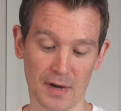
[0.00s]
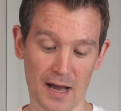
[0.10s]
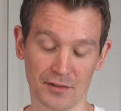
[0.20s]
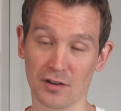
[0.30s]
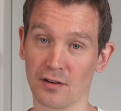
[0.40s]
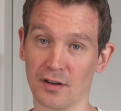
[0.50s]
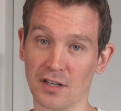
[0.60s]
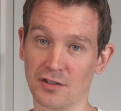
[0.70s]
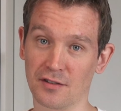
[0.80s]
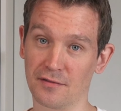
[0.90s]
after
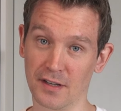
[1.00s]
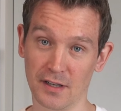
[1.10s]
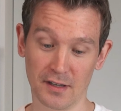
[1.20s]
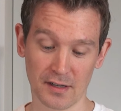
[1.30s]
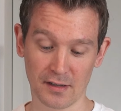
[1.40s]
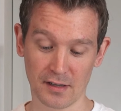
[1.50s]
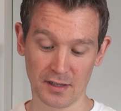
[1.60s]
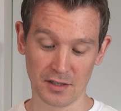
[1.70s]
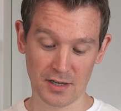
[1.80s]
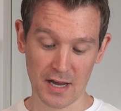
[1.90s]
each feed
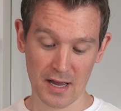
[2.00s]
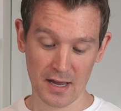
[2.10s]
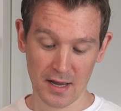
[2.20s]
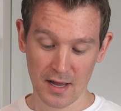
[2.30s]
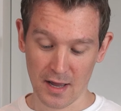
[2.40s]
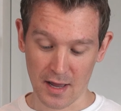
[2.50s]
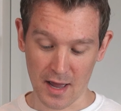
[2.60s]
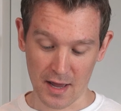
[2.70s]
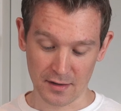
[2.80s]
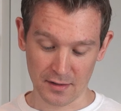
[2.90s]
each day,
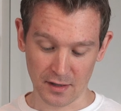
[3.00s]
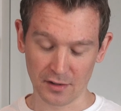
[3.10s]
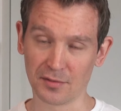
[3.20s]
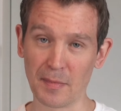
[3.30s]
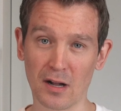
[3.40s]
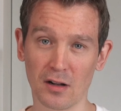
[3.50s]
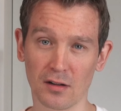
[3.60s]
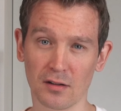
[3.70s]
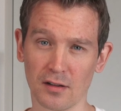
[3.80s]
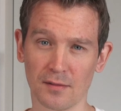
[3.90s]
and it'll
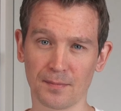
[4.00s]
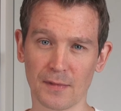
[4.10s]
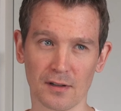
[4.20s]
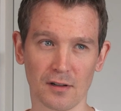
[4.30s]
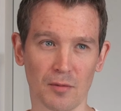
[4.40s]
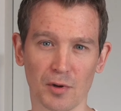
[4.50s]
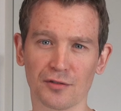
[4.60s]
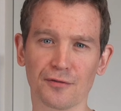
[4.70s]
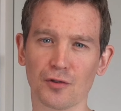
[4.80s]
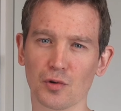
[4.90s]
smell almost
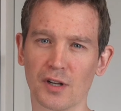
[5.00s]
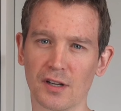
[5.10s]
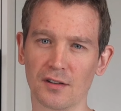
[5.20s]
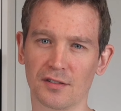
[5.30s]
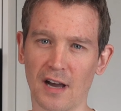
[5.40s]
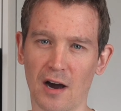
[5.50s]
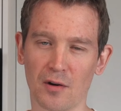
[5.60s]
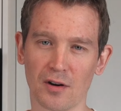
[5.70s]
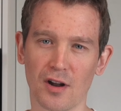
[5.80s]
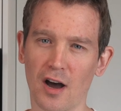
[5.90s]
fruity
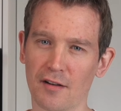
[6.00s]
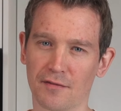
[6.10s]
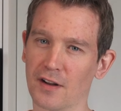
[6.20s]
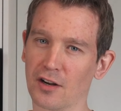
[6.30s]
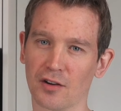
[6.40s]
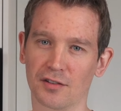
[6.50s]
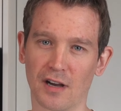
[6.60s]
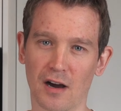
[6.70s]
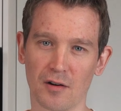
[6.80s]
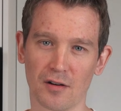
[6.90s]
sour, not vinegary
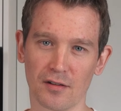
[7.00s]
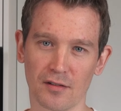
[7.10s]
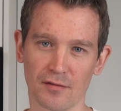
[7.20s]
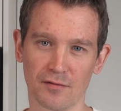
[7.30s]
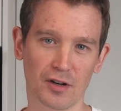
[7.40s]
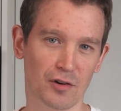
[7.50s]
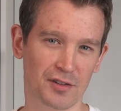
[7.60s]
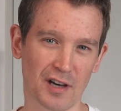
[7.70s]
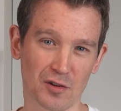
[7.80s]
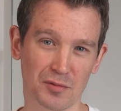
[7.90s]
sour. Vinegary
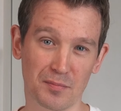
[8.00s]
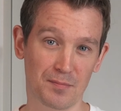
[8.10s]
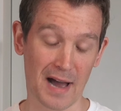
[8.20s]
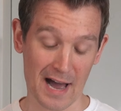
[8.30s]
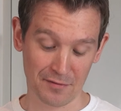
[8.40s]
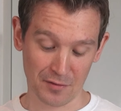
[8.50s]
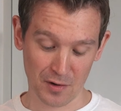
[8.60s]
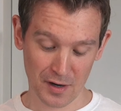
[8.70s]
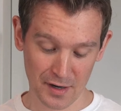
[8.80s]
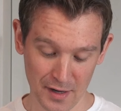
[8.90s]
sour is bad
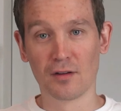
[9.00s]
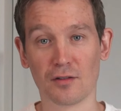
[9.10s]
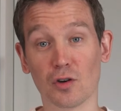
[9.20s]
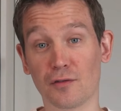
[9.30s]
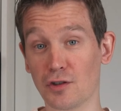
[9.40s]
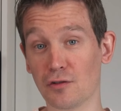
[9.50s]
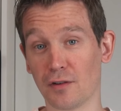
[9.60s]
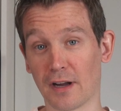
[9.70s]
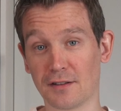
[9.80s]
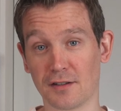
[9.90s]
for it. So if you do
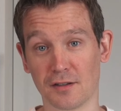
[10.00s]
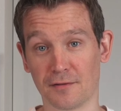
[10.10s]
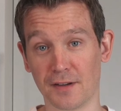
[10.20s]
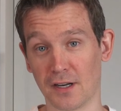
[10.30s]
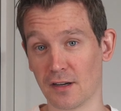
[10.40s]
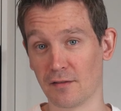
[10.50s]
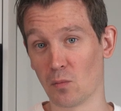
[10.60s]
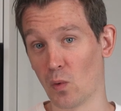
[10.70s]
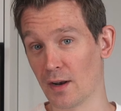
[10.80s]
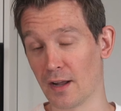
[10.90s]
forget to feed it
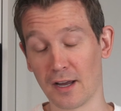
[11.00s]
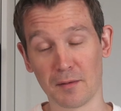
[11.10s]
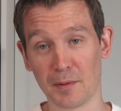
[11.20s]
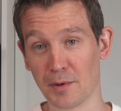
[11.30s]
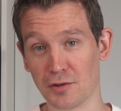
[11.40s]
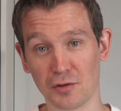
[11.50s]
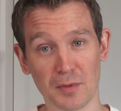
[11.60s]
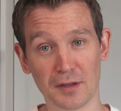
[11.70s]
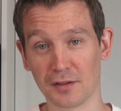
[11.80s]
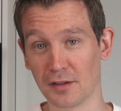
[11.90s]
one day, maybe you're too
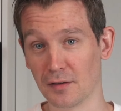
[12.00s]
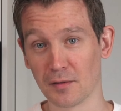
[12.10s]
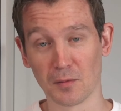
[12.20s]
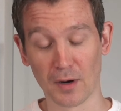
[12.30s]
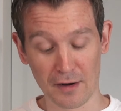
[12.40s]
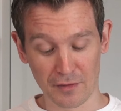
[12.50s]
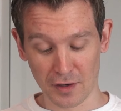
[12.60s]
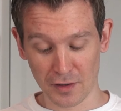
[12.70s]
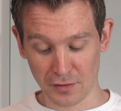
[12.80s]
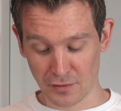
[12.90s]
busy,
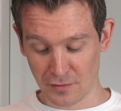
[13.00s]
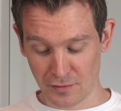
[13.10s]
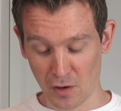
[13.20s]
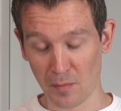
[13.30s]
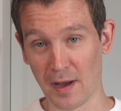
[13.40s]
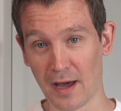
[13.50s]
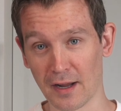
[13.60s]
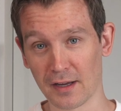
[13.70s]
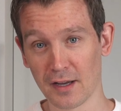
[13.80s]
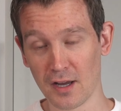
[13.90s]
whatever, don't
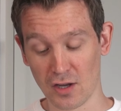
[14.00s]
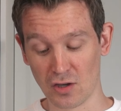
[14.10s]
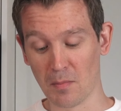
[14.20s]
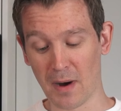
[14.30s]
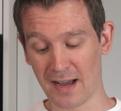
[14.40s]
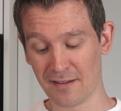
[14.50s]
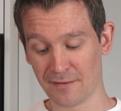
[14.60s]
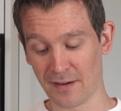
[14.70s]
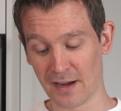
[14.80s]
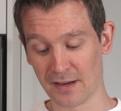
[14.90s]
panic. You might
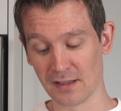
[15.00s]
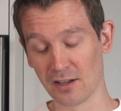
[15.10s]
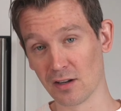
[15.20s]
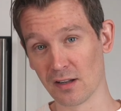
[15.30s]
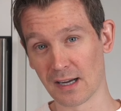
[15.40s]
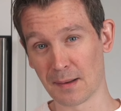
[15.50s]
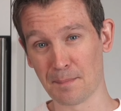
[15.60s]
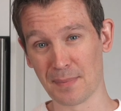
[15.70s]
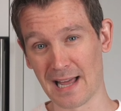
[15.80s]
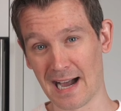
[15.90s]
find a little like
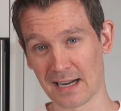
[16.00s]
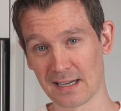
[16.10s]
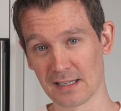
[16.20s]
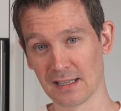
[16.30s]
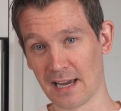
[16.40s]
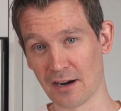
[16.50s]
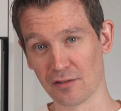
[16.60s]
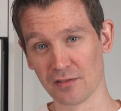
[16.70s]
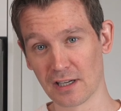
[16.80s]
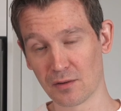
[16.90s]
black layer
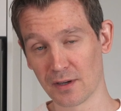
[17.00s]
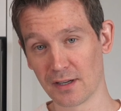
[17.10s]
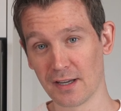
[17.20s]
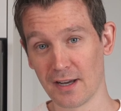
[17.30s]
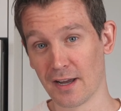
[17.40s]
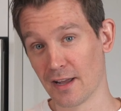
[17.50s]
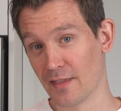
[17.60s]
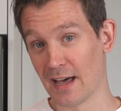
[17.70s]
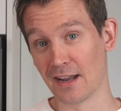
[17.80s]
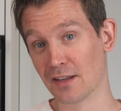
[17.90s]
of liquid.
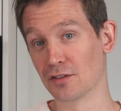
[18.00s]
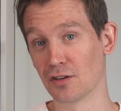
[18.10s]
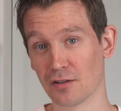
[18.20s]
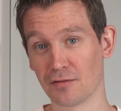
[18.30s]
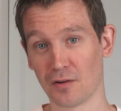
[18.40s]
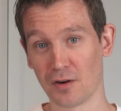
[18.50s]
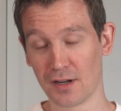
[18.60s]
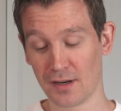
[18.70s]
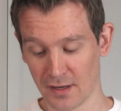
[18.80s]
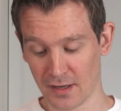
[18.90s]
That isn't good for
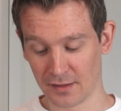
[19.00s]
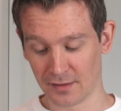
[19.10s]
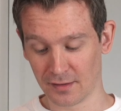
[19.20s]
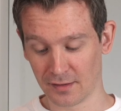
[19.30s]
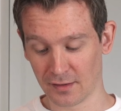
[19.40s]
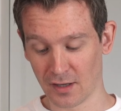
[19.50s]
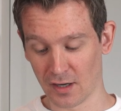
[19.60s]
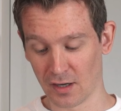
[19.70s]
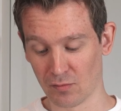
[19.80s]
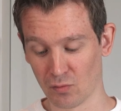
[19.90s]
it. It's
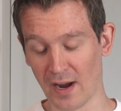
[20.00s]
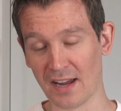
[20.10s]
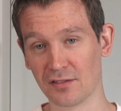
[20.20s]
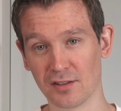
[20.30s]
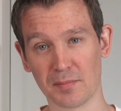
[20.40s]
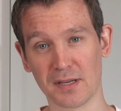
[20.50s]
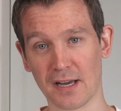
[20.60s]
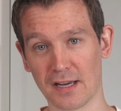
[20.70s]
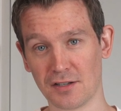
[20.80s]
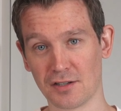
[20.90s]
gonna raise the
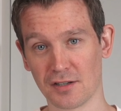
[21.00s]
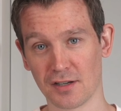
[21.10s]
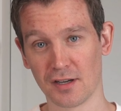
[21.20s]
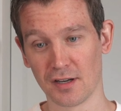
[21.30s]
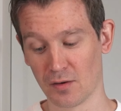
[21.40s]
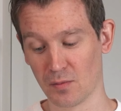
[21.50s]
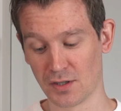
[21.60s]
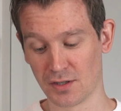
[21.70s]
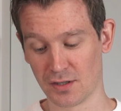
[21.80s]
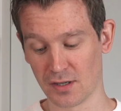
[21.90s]
pH,
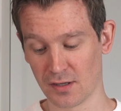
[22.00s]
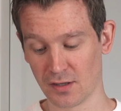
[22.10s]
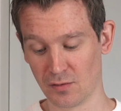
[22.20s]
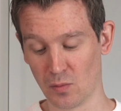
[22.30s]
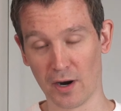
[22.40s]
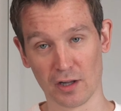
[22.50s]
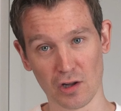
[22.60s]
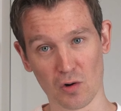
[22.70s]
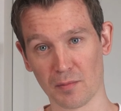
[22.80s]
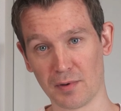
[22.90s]
which you want a
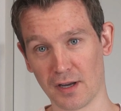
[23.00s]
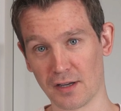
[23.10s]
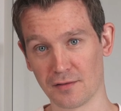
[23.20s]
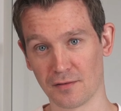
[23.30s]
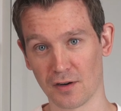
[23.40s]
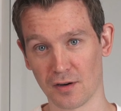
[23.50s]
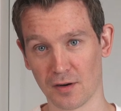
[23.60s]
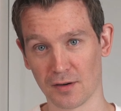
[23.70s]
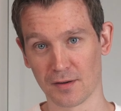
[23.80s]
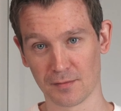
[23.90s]
lower pH
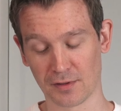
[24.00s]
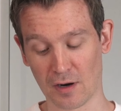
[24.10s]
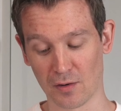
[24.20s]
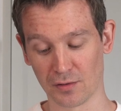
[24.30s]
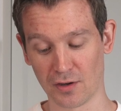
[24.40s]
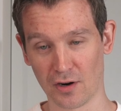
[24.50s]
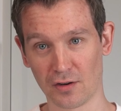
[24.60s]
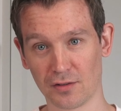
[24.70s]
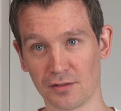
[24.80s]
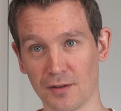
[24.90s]
for sourdough
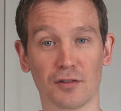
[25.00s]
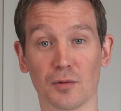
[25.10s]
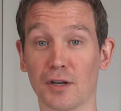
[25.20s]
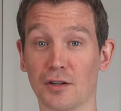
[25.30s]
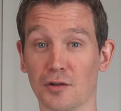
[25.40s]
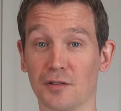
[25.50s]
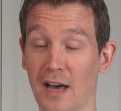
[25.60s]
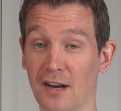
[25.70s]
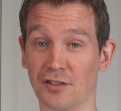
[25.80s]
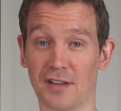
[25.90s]
starters. So what you could do is
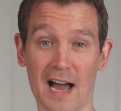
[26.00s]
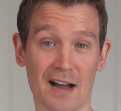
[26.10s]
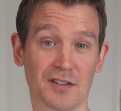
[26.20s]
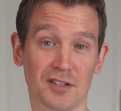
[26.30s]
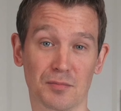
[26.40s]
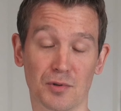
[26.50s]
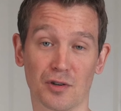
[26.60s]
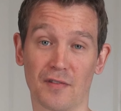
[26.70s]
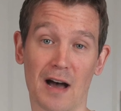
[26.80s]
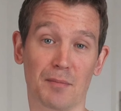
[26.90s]
add just a half teaspoon
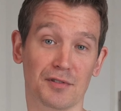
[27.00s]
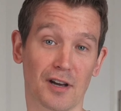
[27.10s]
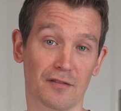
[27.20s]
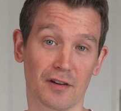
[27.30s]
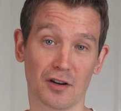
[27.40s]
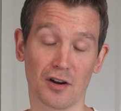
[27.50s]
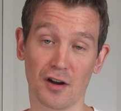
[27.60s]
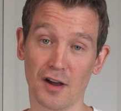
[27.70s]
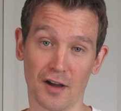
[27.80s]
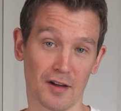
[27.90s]
of apple cider
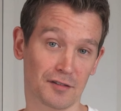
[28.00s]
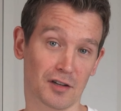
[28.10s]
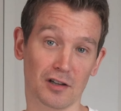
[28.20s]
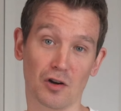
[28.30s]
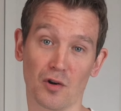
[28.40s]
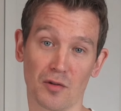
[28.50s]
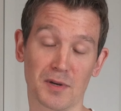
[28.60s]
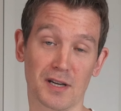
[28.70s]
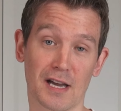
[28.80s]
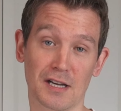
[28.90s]
vinegar. That's gonna lower the
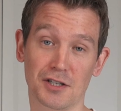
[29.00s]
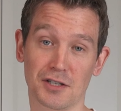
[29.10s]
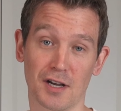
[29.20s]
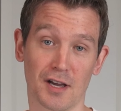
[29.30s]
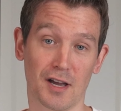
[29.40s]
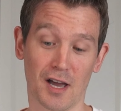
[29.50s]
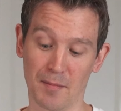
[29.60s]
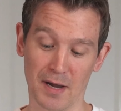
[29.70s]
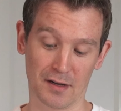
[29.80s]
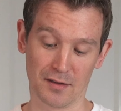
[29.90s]
pH and
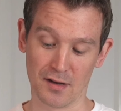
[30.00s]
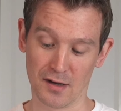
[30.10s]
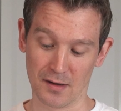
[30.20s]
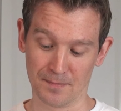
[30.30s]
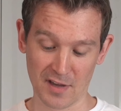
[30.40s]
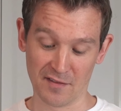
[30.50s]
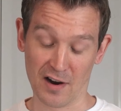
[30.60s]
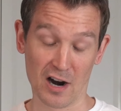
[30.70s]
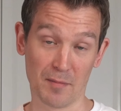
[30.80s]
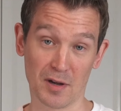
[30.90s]
make the
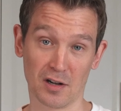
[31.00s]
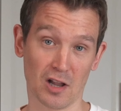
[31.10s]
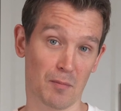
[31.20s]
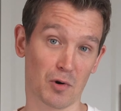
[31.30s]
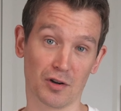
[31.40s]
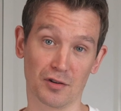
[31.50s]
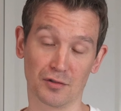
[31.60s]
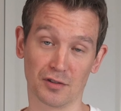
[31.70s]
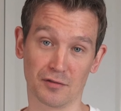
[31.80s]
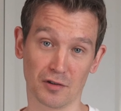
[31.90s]
environment a lot more
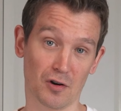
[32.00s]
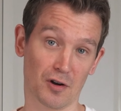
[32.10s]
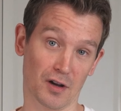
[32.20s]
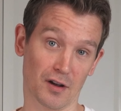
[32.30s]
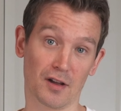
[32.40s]
conducive to growing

::::::::::

Pictures do not belong in the copy. Reproduce the rest of the data exactly.

[0.00s]
[0.10s]
[0.20s]
[0.30s]
[0.40s]
[0.50s]
[0.60s]
[0.70s]
[0.80s]
[0.90s]
after
[1.00s]
[1.10s]
[1.20s]
[1.30s]
[1.40s]
[1.50s]
[1.60s]
[1.70s]
[1.80s]
[1.90s]
each feed
[2.00s]
[2.10s]
[2.20s]
[2.30s]
[2.40s]
[2.50s]
[2.60s]
[2.70s]
[2.80s]
[2.90s]
each day,
[3.00s]
[3.10s]
[3.20s]
[3.30s]
[3.40s]
[3.50s]
[3.60s]
[3.70s]
[3.80s]
[3.90s]
and it'll
[4.00s]
[4.10s]
[4.20s]
[4.30s]
[4.40s]
[4.50s]
[4.60s]
[4.70s]
[4.80s]
[4.90s]
smell almost
[5.00s]
[5.10s]
[5.20s]
[5.30s]
[5.40s]
[5.50s]
[5.60s]
[5.70s]
[5.80s]
[5.90s]
fruity
[6.00s]
[6.10s]
[6.20s]
[6.30s]
[6.40s]
[6.50s]
[6.60s]
[6.70s]
[6.80s]
[6.90s]
sour, not vinegary
[7.00s]
[7.10s]
[7.20s]
[7.30s]
[7.40s]
[7.50s]
[7.60s]
[7.70s]
[7.80s]
[7.90s]
sour. Vinegary
[8.00s]
[8.10s]
[8.20s]
[8.30s]
[8.40s]
[8.50s]
[8.60s]
[8.70s]
[8.80s]
[8.90s]
sour is bad
[9.00s]
[9.10s]
[9.20s]
[9.30s]
[9.40s]
[9.50s]
[9.60s]
[9.70s]
[9.80s]
[9.90s]
for it. So if you do
[10.00s]
[10.10s]
[10.20s]
[10.30s]
[10.40s]
[10.50s]
[10.60s]
[10.70s]
[10.80s]
[10.90s]
forget to feed it
[11.00s]
[11.10s]
[11.20s]
[11.30s]
[11.40s]
[11.50s]
[11.60s]
[11.70s]
[11.80s]
[11.90s]
one day, maybe you're too
[12.00s]
[12.10s]
[12.20s]
[12.30s]
[12.40s]
[12.50s]
[12.60s]
[12.70s]
[12.80s]
[12.90s]
busy,
[13.00s]
[13.10s]
[13.20s]
[13.30s]
[13.40s]
[13.50s]
[13.60s]
[13.70s]
[13.80s]
[13.90s]
whatever, don't
[14.00s]
[14.10s]
[14.20s]
[14.30s]
[14.40s]
[14.50s]
[14.60s]
[14.70s]
[14.80s]
[14.90s]
panic. You might
[15.00s]
[15.10s]
[15.20s]
[15.30s]
[15.40s]
[15.50s]
[15.60s]
[15.70s]
[15.80s]
[15.90s]
find a little like
[16.00s]
[16.10s]
[16.20s]
[16.30s]
[16.40s]
[16.50s]
[16.60s]
[16.70s]
[16.80s]
[16.90s]
black layer
[17.00s]
[17.10s]
[17.20s]
[17.30s]
[17.40s]
[17.50s]
[17.60s]
[17.70s]
[17.80s]
[17.90s]
of liquid.
[18.00s]
[18.10s]
[18.20s]
[18.30s]
[18.40s]
[18.50s]
[18.60s]
[18.70s]
[18.80s]
[18.90s]
That isn't good for
[19.00s]
[19.10s]
[19.20s]
[19.30s]
[19.40s]
[19.50s]
[19.60s]
[19.70s]
[19.80s]
[19.90s]
it. It's
[20.00s]
[20.10s]
[20.20s]
[20.30s]
[20.40s]
[20.50s]
[20.60s]
[20.70s]
[20.80s]
[20.90s]
gonna raise the
[21.00s]
[21.10s]
[21.20s]
[21.30s]
[21.40s]
[21.50s]
[21.60s]
[21.70s]
[21.80s]
[21.90s]
pH,
[22.00s]
[22.10s]
[22.20s]
[22.30s]
[22.40s]
[22.50s]
[22.60s]
[22.70s]
[22.80s]
[22.90s]
which you want a
[23.00s]
[23.10s]
[23.20s]
[23.30s]
[23.40s]
[23.50s]
[23.60s]
[23.70s]
[23.80s]
[23.90s]
lower pH
[24.00s]
[24.10s]
[24.20s]
[24.30s]
[24.40s]
[24.50s]
[24.60s]
[24.70s]
[24.80s]
[24.90s]
for sourdough
[25.00s]
[25.10s]
[25.20s]
[25.30s]
[25.40s]
[25.50s]
[25.60s]
[25.70s]
[25.80s]
[25.90s]
starters. So what you could do is
[26.00s]
[26.10s]
[26.20s]
[26.30s]
[26.40s]
[26.50s]
[26.60s]
[26.70s]
[26.80s]
[26.90s]
add just a half teaspoon
[27.00s]
[27.10s]
[27.20s]
[27.30s]
[27.40s]
[27.50s]
[27.60s]
[27.70s]
[27.80s]
[27.90s]
of apple cider
[28.00s]
[28.10s]
[28.20s]
[28.30s]
[28.40s]
[28.50s]
[28.60s]
[28.70s]
[28.80s]
[28.90s]
vinegar. That's gonna lower the
[29.00s]
[29.10s]
[29.20s]
[29.30s]
[29.40s]
[29.50s]
[29.60s]
[29.70s]
[29.80s]
[29.90s]
pH and
[30.00s]
[30.10s]
[30.20s]
[30.30s]
[30.40s]
[30.50s]
[30.60s]
[30.70s]
[30.80s]
[30.90s]
make the
[31.00s]
[31.10s]
[31.20s]
[31.30s]
[31.40s]
[31.50s]
[31.60s]
[31.70s]
[31.80s]
[31.90s]
environment a lot more
[32.00s]
[32.10s]
[32.20s]
[32.30s]
[32.40s]
conducive to growing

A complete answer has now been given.